In constraint programming, you consider a collection of decisions, each with a number of alternatives. If a (routed-)demand fails, a mesh restoration system must decide which path to choose to restore the demand. A path considered for use in rerouting a failed demand is called an altpath.
For (static) dedicated protection systems, there is one altpath for each 1+1 demand. The standard algorithm for finding the shortest pair of disjoint paths (working length + altpath length) is Suurballe's algorithm.
In mesh restoration systems, each restorable path is associated with one or more possible altpaths to use if the restorable path is disrupted. Different altpaths may be used to recover different types of failures, so in some restoration systems fault isolation needs to be done before an altpath can be chosen as the new path for the demand.
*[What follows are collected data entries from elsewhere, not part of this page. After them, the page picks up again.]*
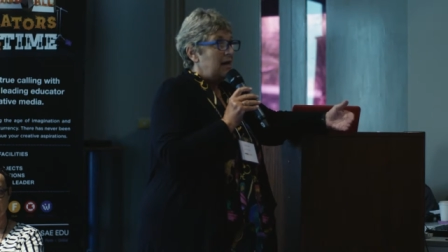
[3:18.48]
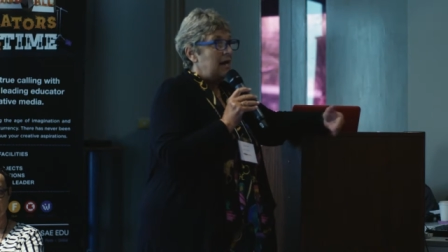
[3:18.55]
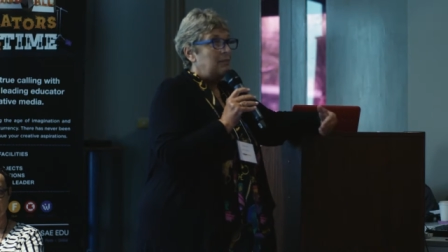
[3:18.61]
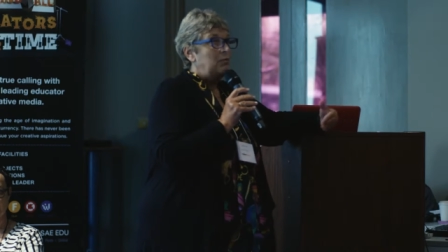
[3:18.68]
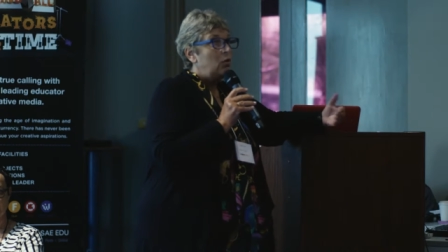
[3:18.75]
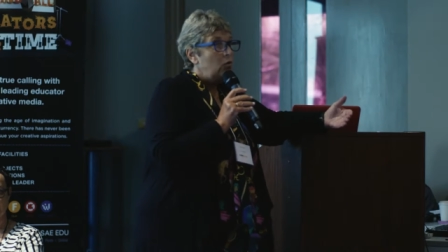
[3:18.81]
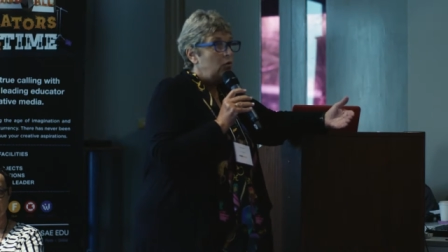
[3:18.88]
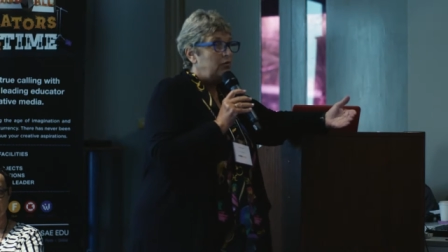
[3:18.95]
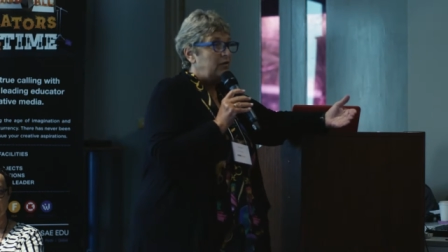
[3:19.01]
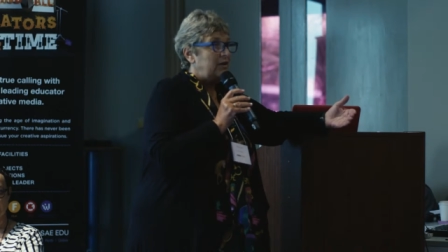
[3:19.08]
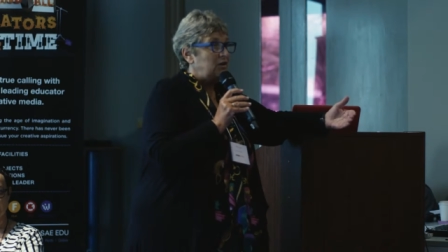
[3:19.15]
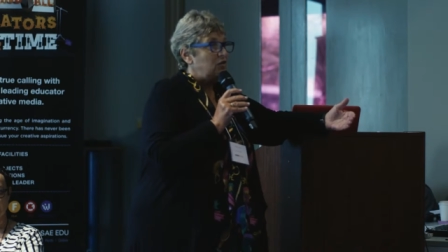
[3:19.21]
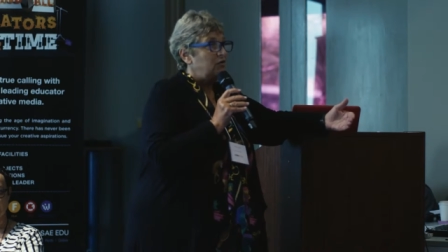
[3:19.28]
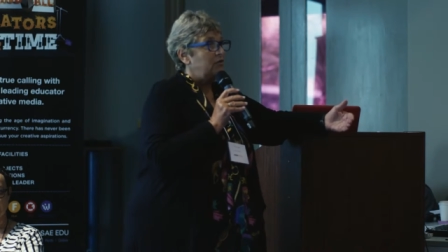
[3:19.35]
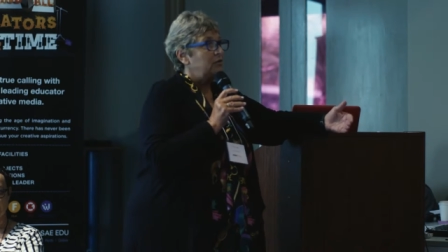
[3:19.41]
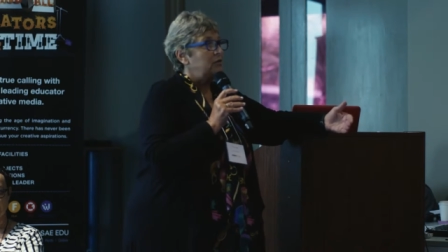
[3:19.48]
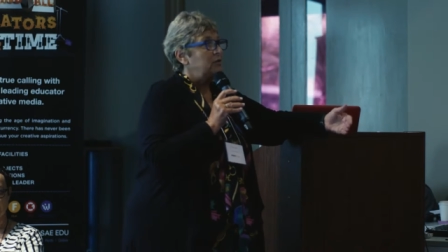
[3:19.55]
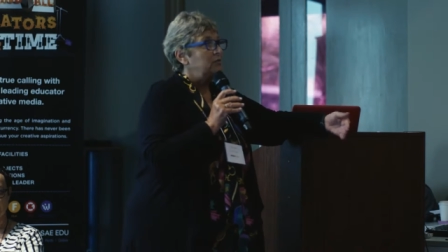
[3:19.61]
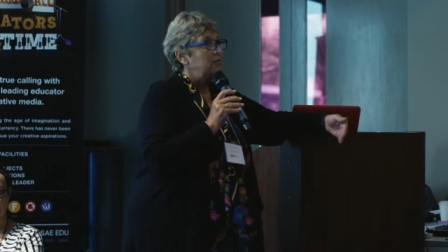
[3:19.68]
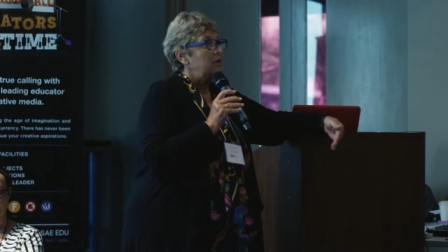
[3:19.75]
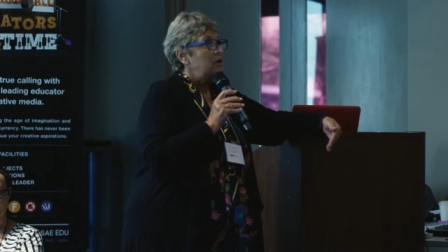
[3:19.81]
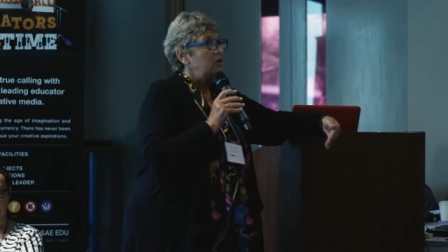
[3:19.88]
um, or feature
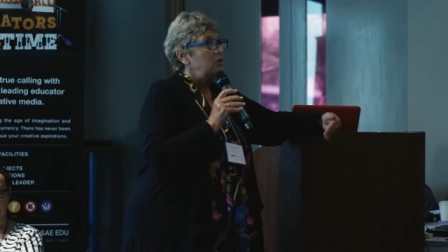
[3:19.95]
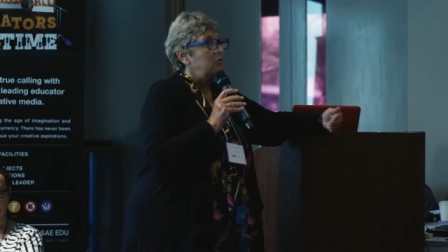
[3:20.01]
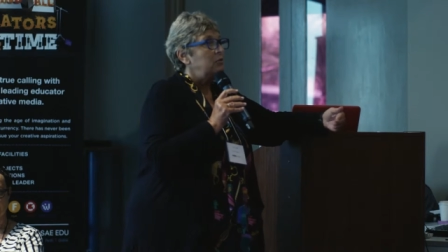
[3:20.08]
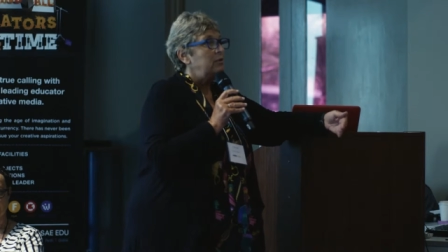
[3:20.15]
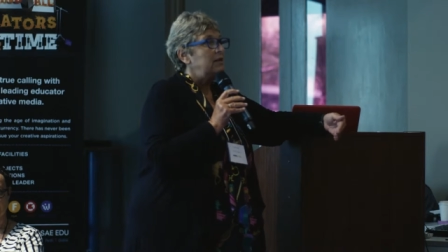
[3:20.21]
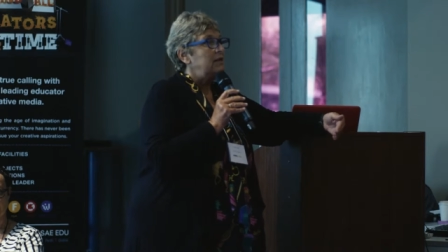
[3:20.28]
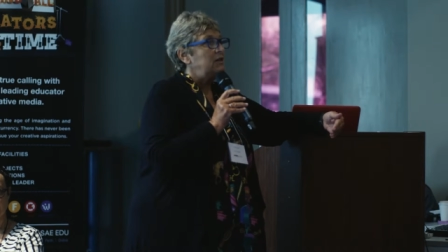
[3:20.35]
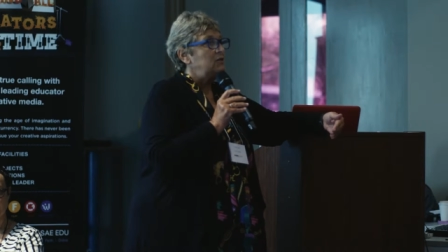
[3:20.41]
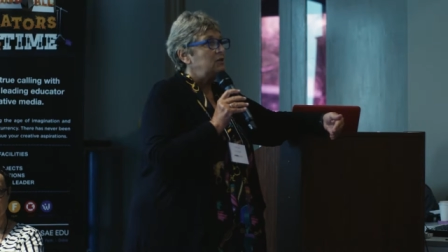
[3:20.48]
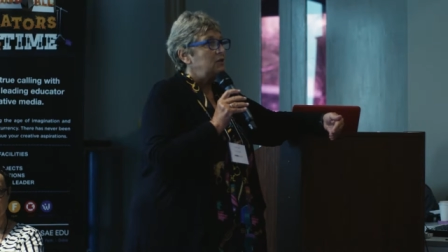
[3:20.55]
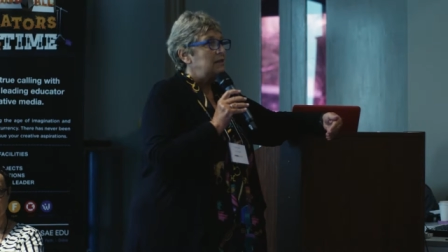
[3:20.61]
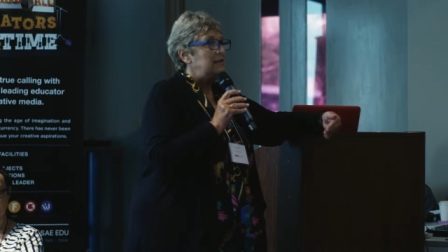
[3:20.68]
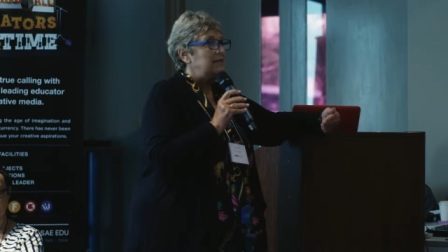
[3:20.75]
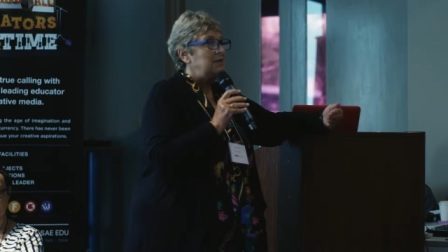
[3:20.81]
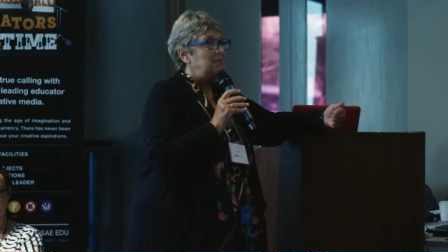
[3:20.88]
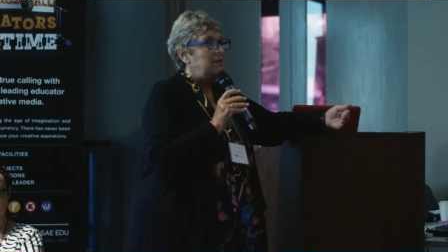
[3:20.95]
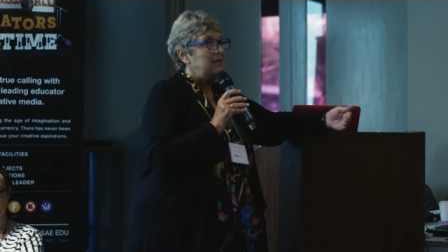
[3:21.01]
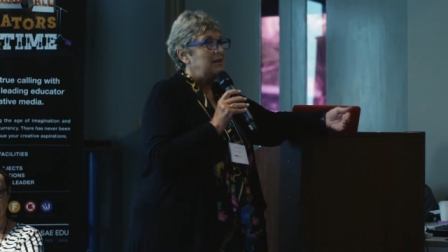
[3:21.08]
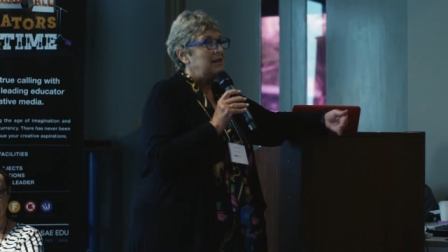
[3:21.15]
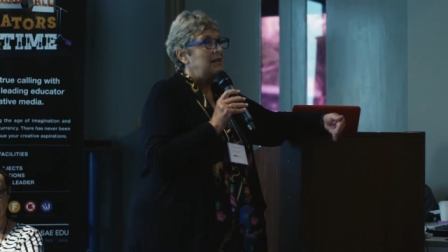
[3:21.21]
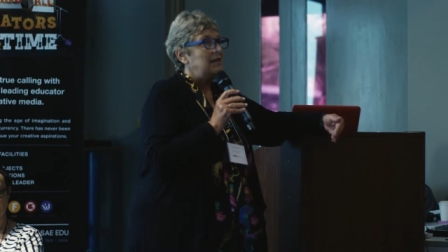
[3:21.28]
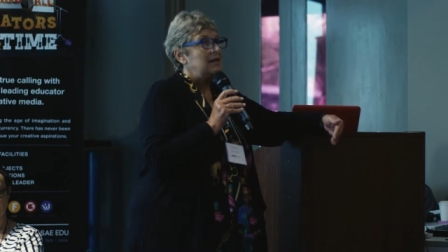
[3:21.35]
film, you really do need to be
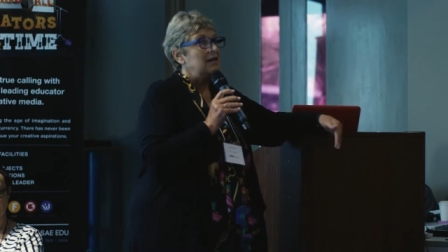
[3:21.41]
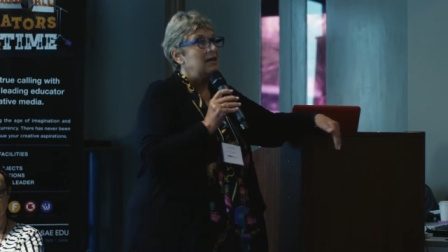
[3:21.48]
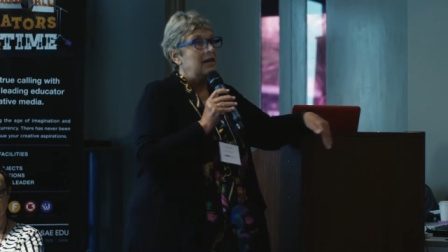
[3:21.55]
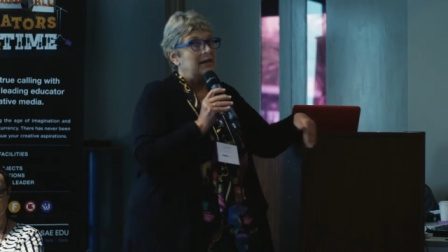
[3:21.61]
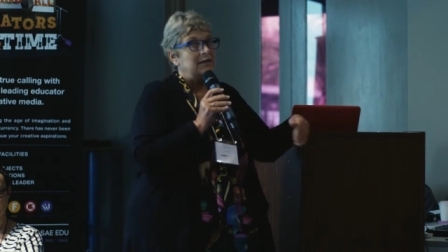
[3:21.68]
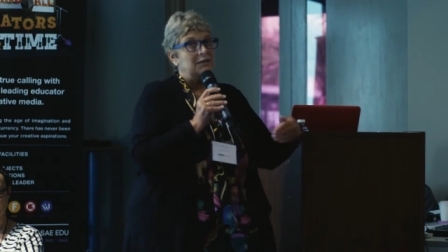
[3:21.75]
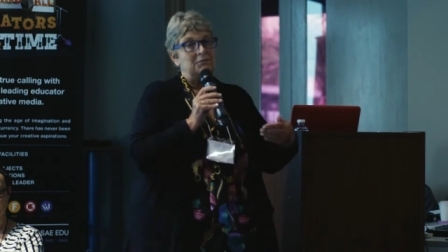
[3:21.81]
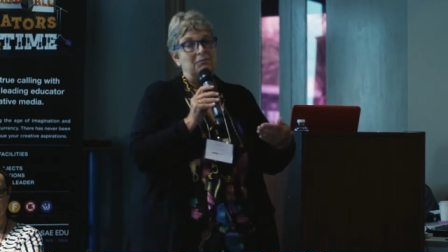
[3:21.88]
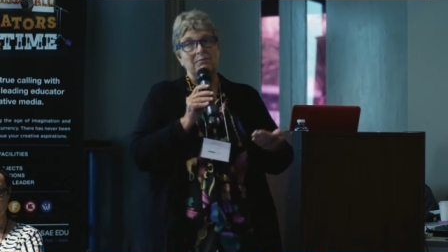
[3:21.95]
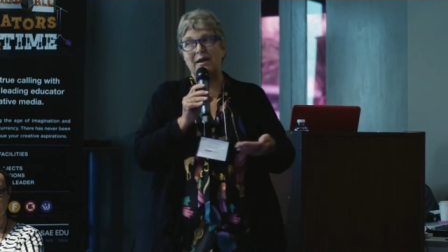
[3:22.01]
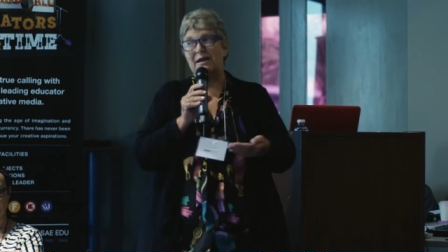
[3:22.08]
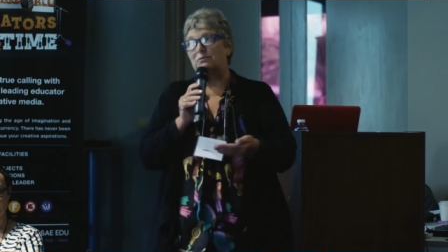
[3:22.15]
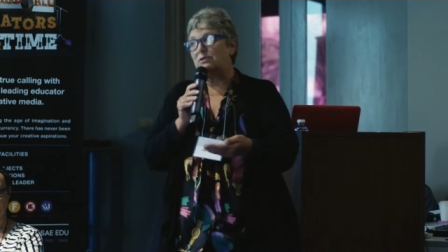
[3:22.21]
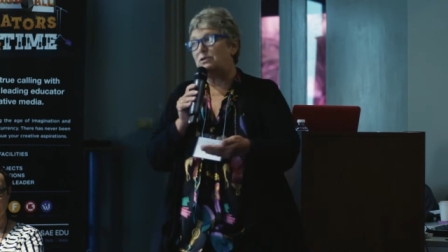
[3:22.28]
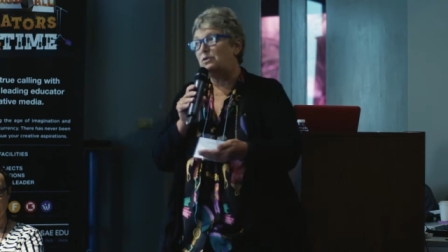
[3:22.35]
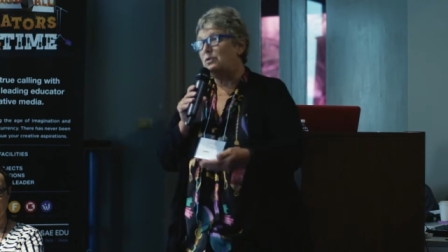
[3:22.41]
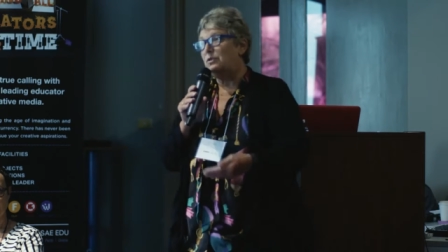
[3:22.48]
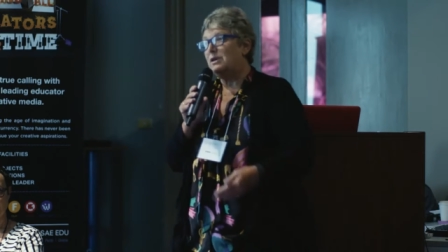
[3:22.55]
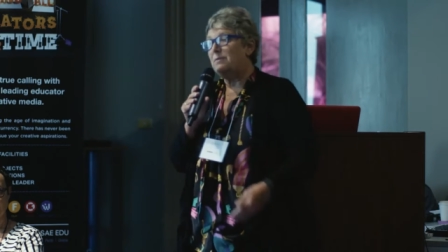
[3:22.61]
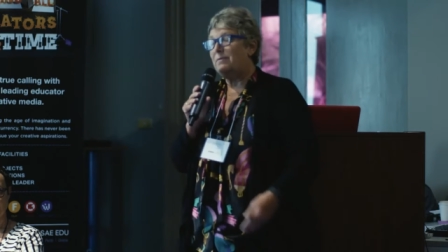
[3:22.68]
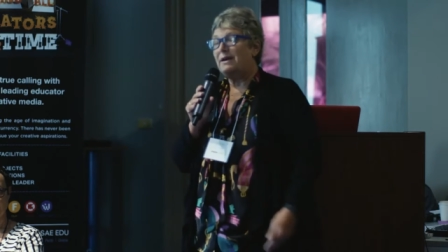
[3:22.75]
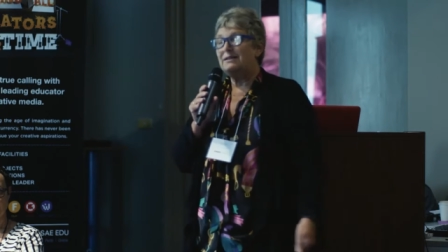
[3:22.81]
thinking, as Matt was
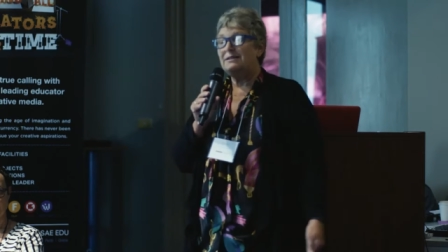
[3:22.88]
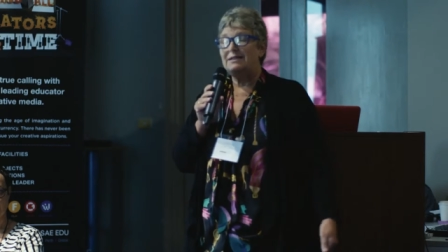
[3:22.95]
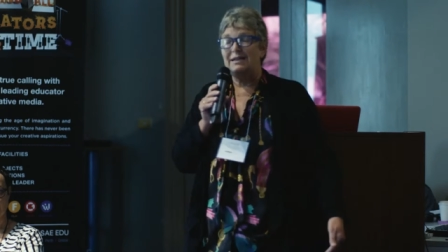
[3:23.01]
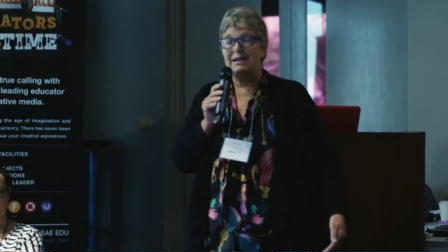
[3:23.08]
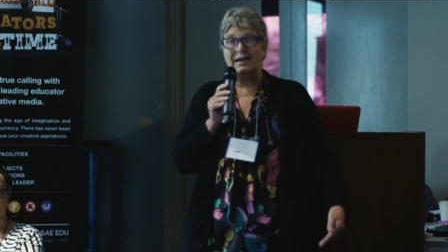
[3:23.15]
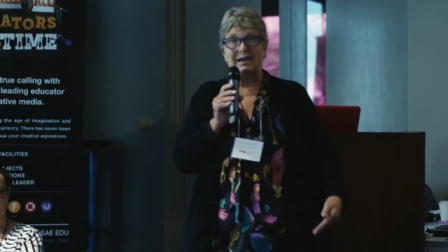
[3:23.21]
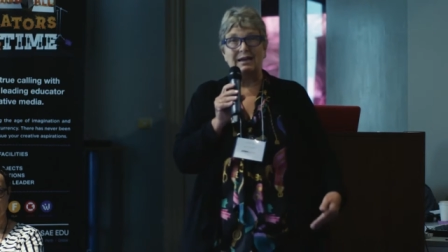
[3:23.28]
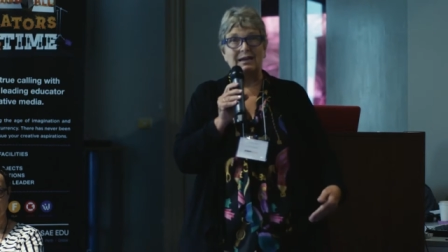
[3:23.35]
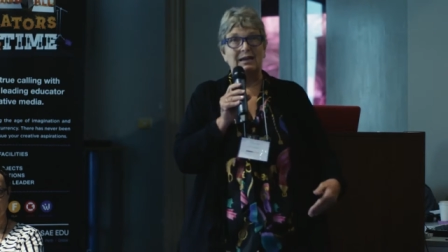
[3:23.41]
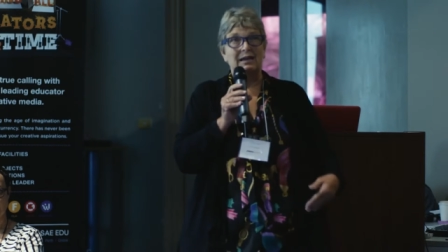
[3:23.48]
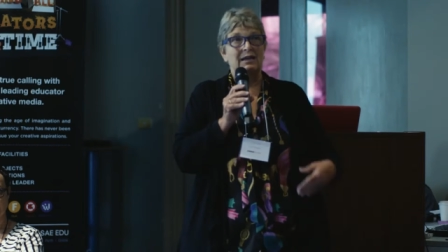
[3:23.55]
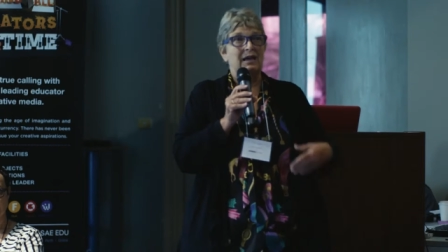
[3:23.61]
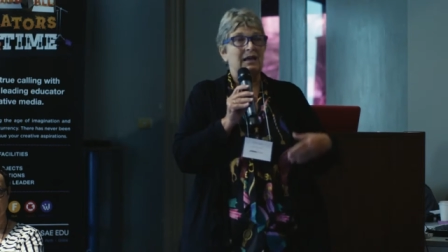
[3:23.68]
talking about today,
In some fast restoration systems, as such MPLS Fast Reroute (FRR), one altpath is calculated for each link failure of a (directional) LSP. While this restoration system is fast and the altpath can be calculated using the shortest path algorithms built into MPLS routers, the FRR choice of the altpath is often suboptimal. For more efficient restoration systems, many altpaths need to be considered and then selected in a globally-optimal manner.
So we need many altpaths for each restorable path. How are these generated? The most common method is k-shortest-paths. Here is a link to this algorithm implemented in the open source Net2Plan system.
A cautionary tale: more altpaths do not necessarily lead to better designs. In some algorithms, more altpaths may only slow convergence to a good design. In others, too many altpaths may lead to worse designs or designs that are overly-sensitive to minor changes in demands. Choosing the right set of altpaths is one of the key strategies in any good mesh restoration system.